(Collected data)
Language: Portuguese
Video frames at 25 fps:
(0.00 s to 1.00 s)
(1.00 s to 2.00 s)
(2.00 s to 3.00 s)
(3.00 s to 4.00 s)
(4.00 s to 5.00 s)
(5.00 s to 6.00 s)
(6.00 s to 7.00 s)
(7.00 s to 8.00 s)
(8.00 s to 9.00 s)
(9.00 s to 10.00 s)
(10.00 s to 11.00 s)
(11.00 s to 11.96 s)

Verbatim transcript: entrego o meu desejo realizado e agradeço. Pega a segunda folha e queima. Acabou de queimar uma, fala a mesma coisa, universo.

---

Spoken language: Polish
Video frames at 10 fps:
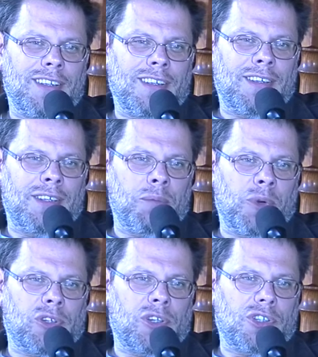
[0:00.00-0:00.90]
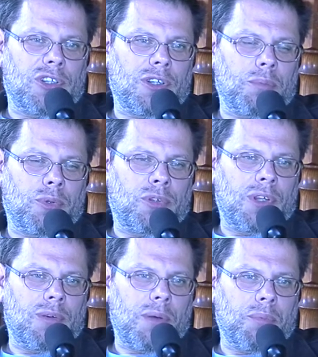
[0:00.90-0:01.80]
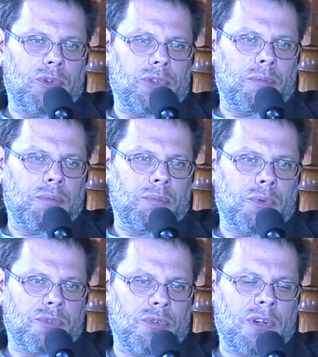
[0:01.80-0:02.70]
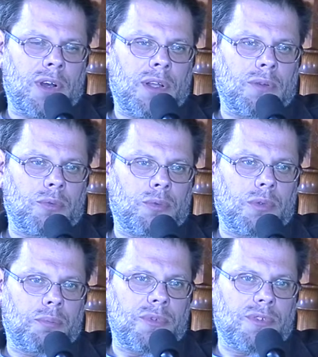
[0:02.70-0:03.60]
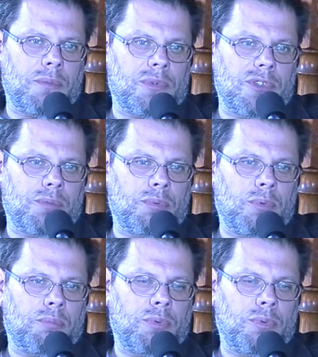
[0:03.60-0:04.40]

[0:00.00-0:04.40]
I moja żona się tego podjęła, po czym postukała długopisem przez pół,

» Work to complete
From the records above, print only the lines between the one holding "(2.00 s to 3.00 s)" and the one holding "(11.00 s to 11.96 s)", inclusive, exactly as they stand.

» Reply
(2.00 s to 3.00 s)
(3.00 s to 4.00 s)
(4.00 s to 5.00 s)
(5.00 s to 6.00 s)
(6.00 s to 7.00 s)
(7.00 s to 8.00 s)
(8.00 s to 9.00 s)
(9.00 s to 10.00 s)
(10.00 s to 11.00 s)
(11.00 s to 11.96 s)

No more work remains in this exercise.